> _Instructions to follow_: Pictures are to be dropped. Everything else in the listing gets copied exactly.

*** Opening of Working data ***

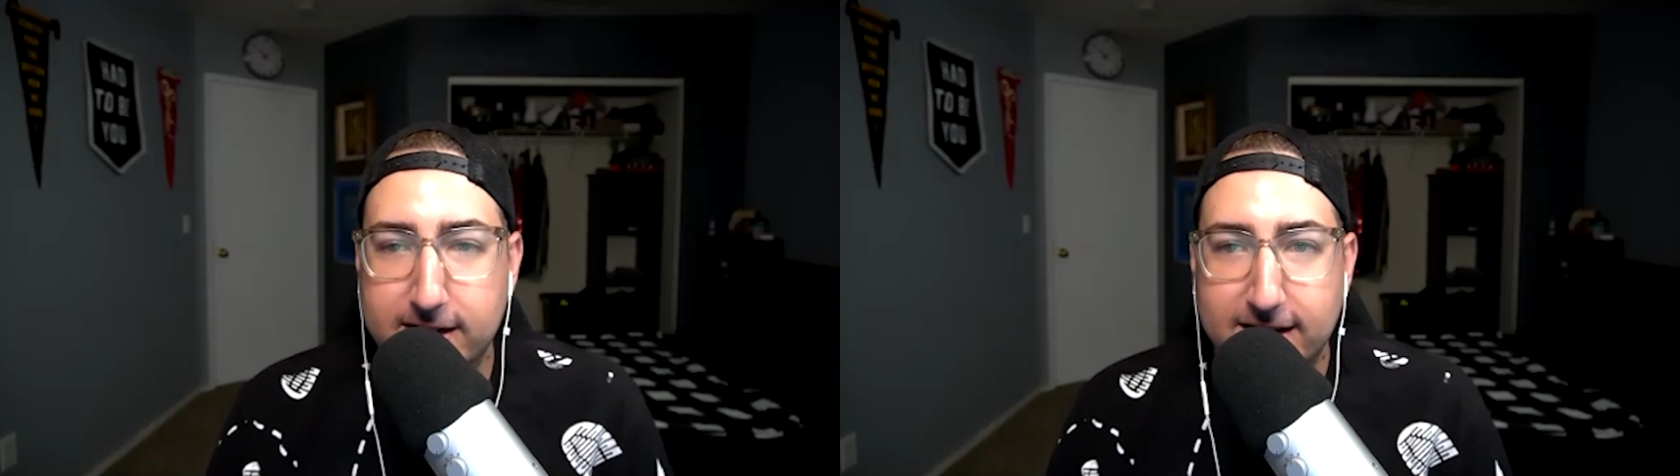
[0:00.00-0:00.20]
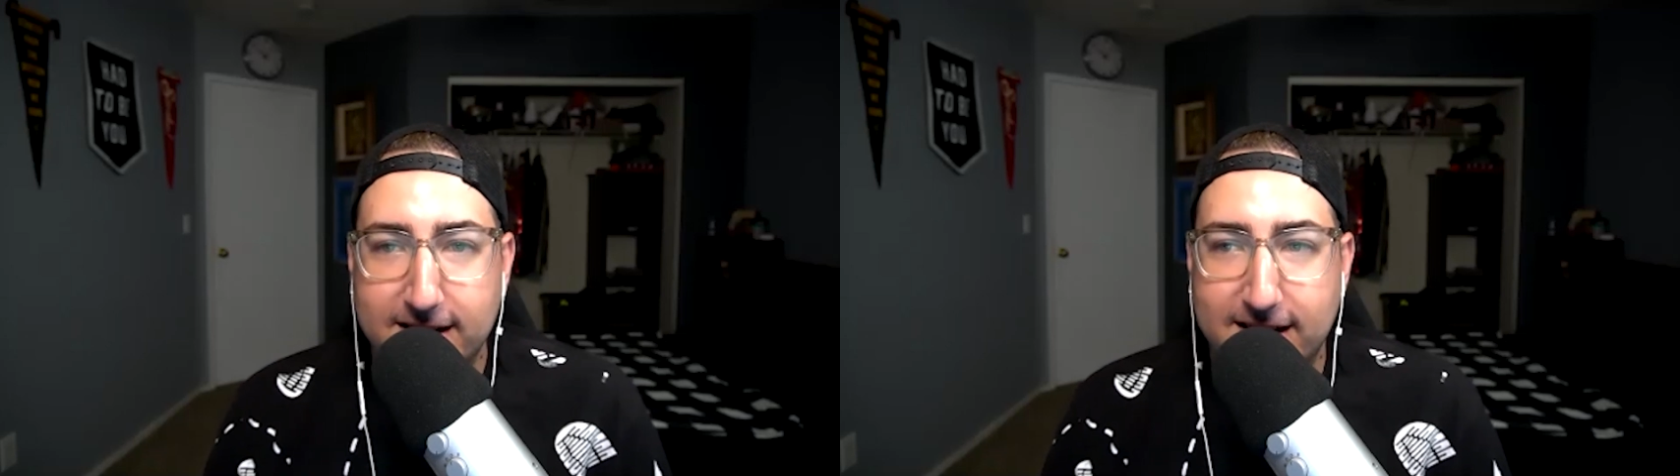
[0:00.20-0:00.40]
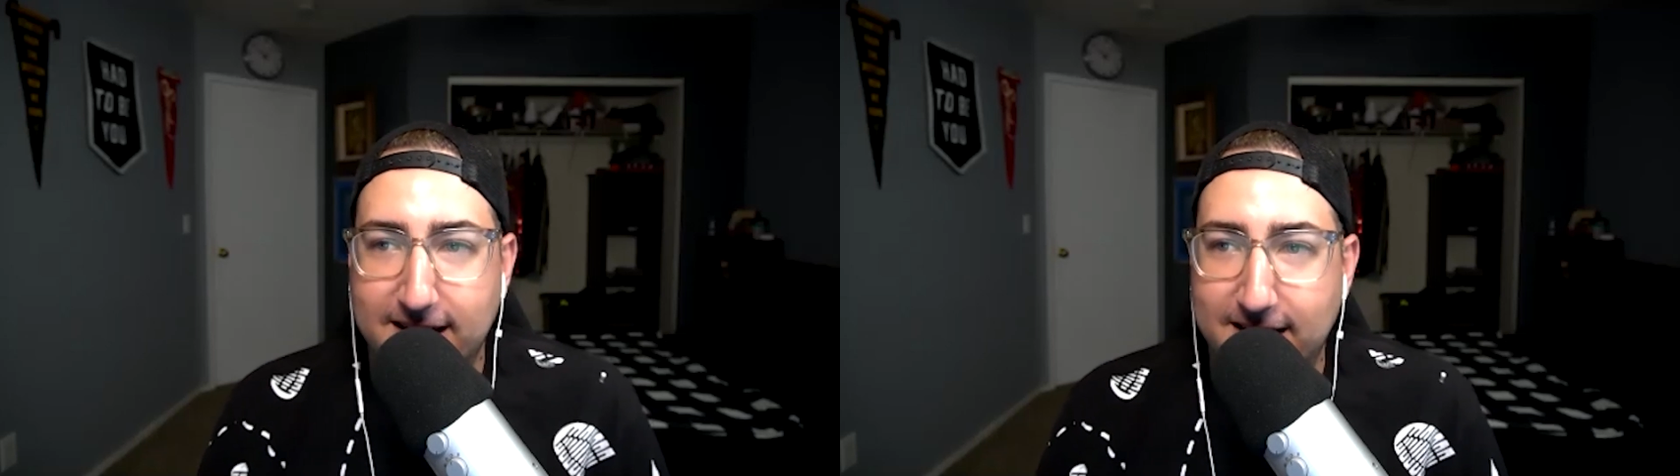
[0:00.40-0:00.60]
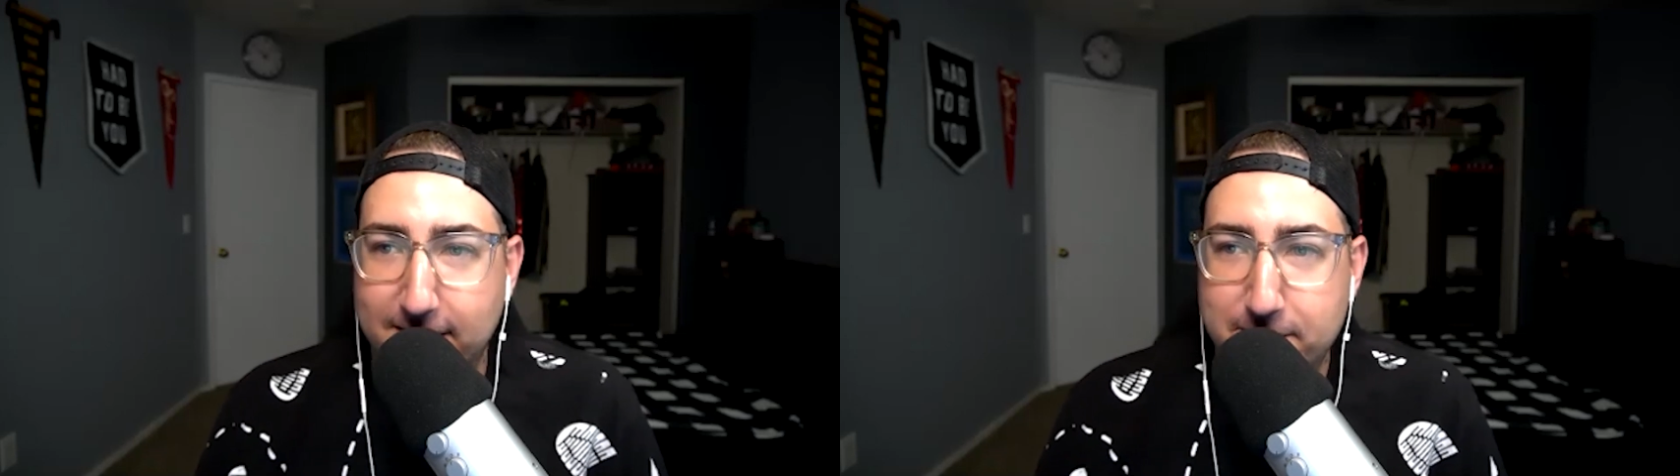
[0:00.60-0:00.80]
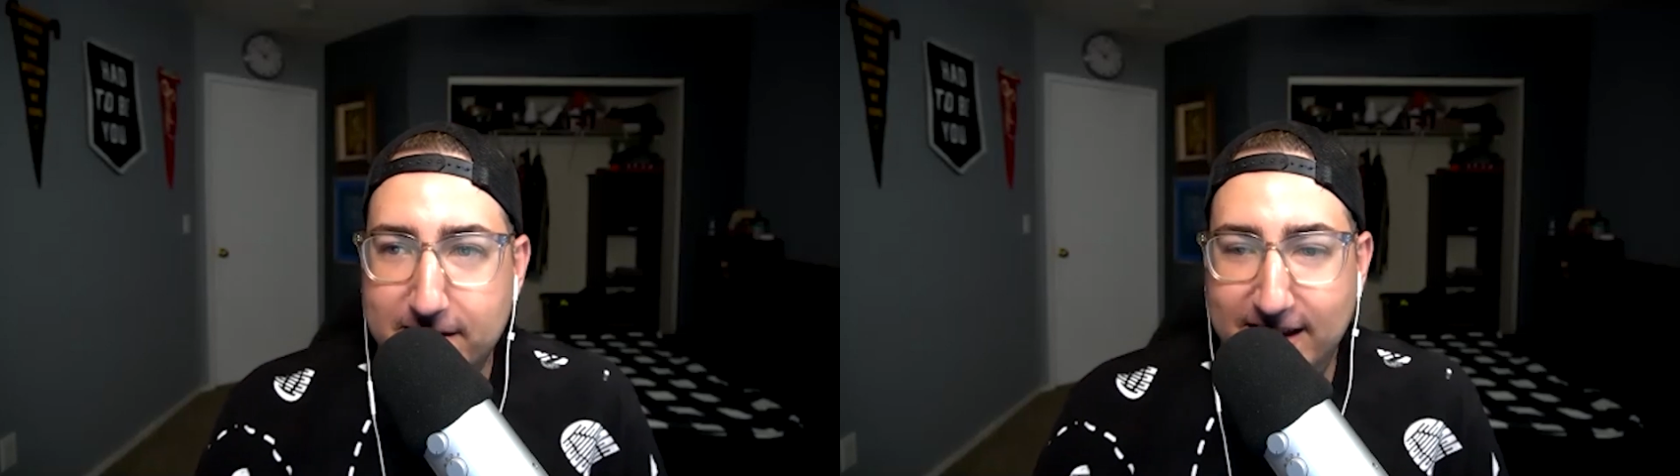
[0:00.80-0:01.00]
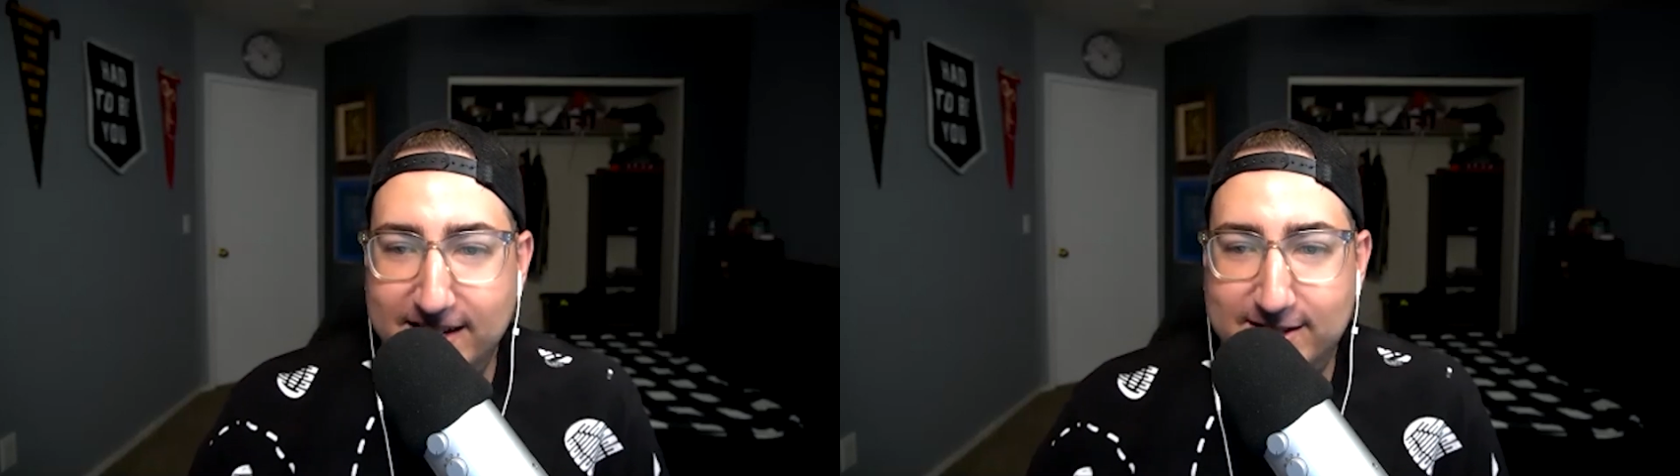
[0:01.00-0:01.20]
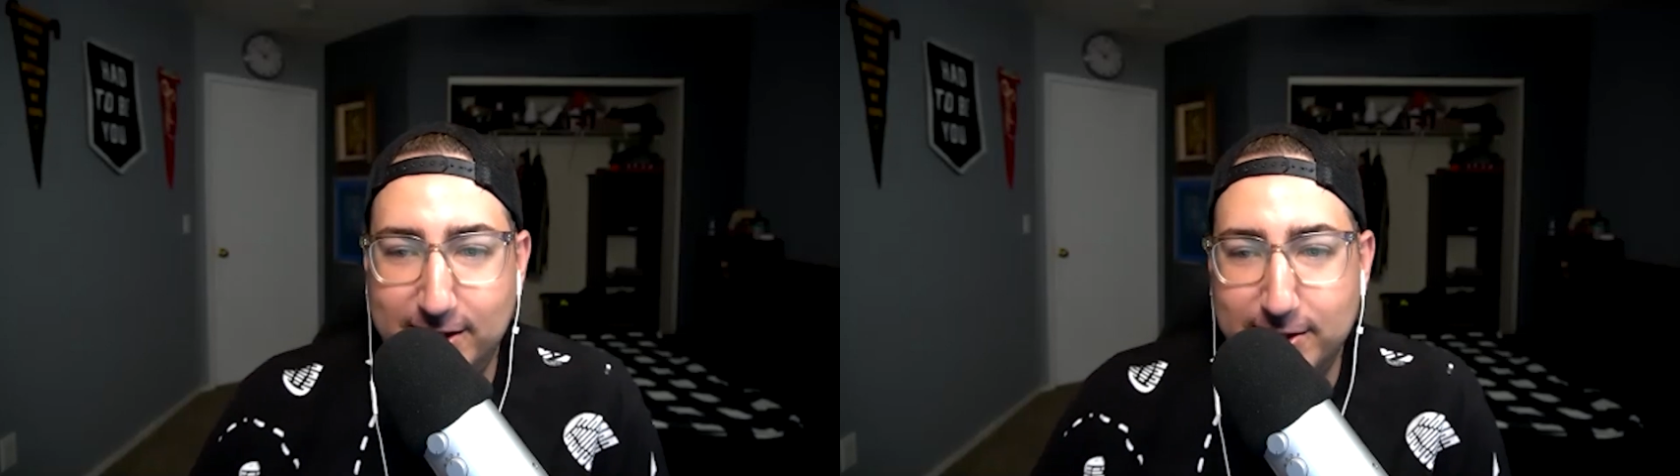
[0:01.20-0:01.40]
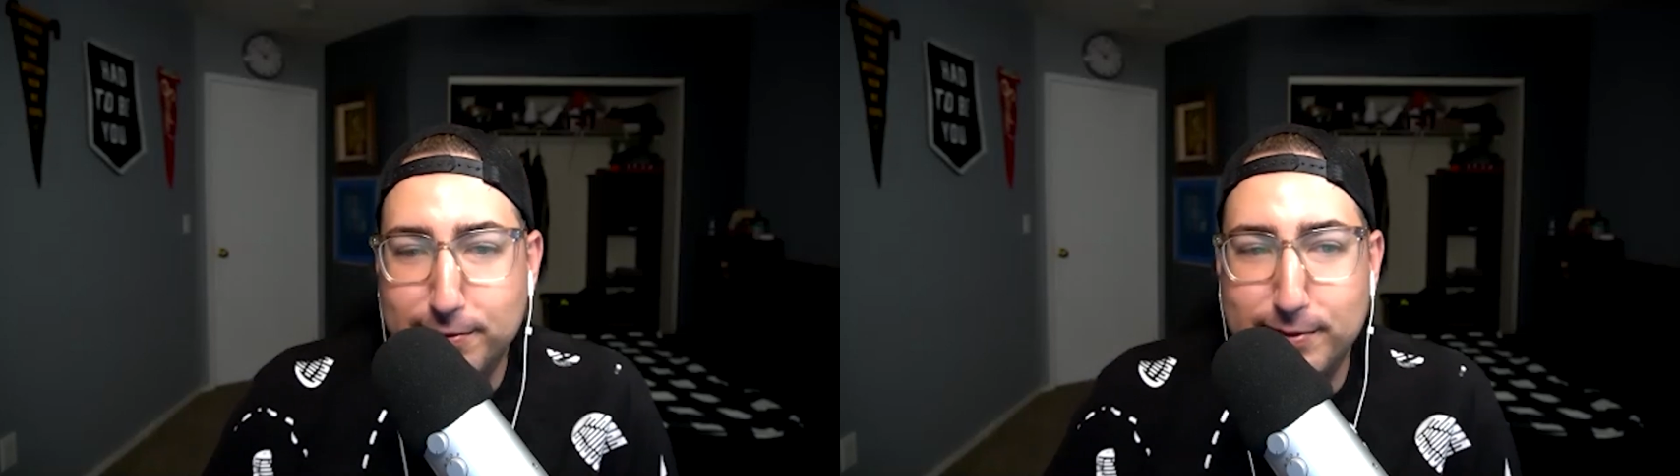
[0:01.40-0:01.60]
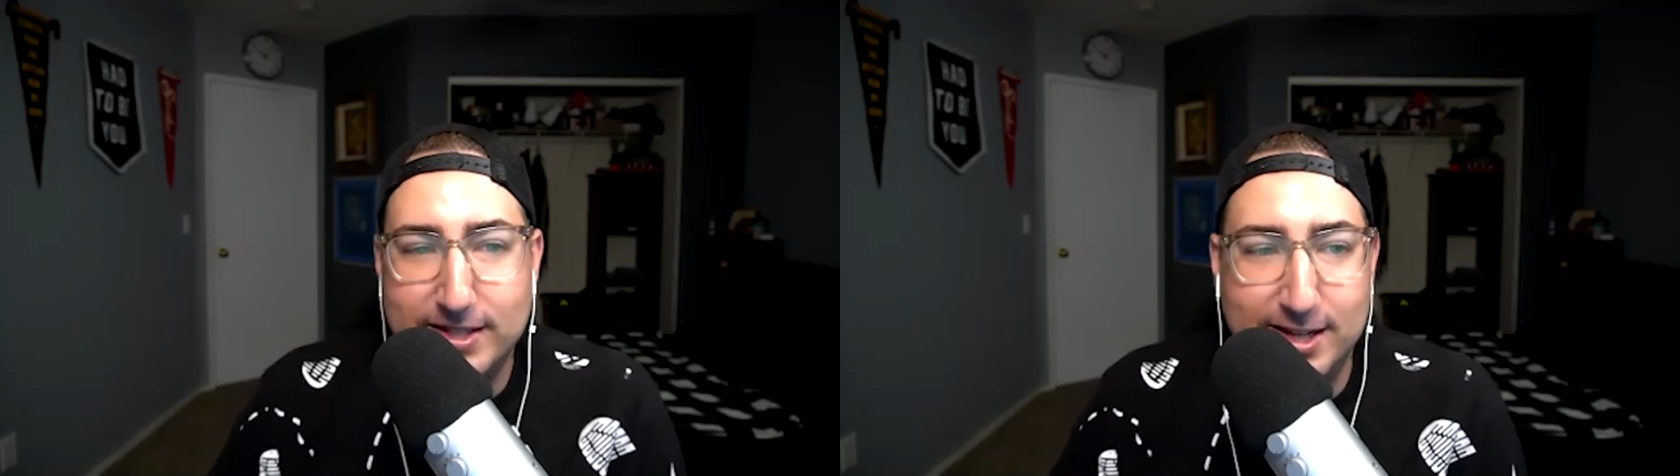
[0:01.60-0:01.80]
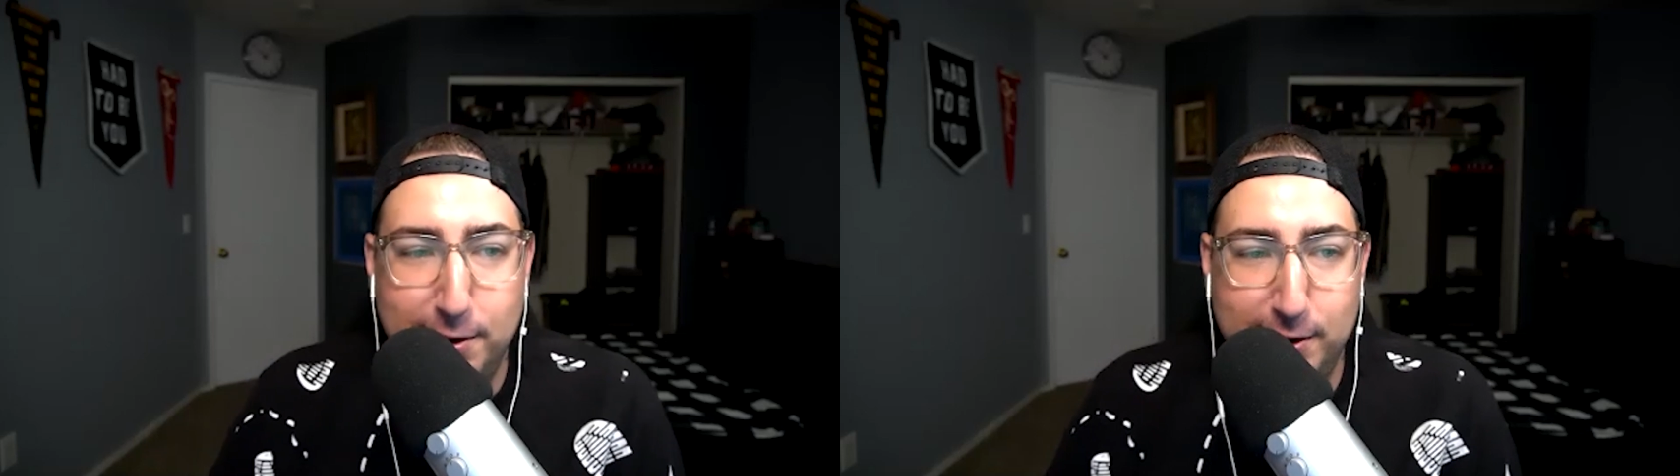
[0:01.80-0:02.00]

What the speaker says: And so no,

*** Close of Working data ***

> _Exercise answer_:
[0:00.00-0:00.20]
[0:00.20-0:00.40]
[0:00.40-0:00.60]
[0:00.60-0:00.80]
[0:00.80-0:01.00]
[0:01.00-0:01.20]
[0:01.20-0:01.40]
[0:01.40-0:01.60]
[0:01.60-0:01.80]
[0:01.80-0:02.00]

What the speaker says: And so no,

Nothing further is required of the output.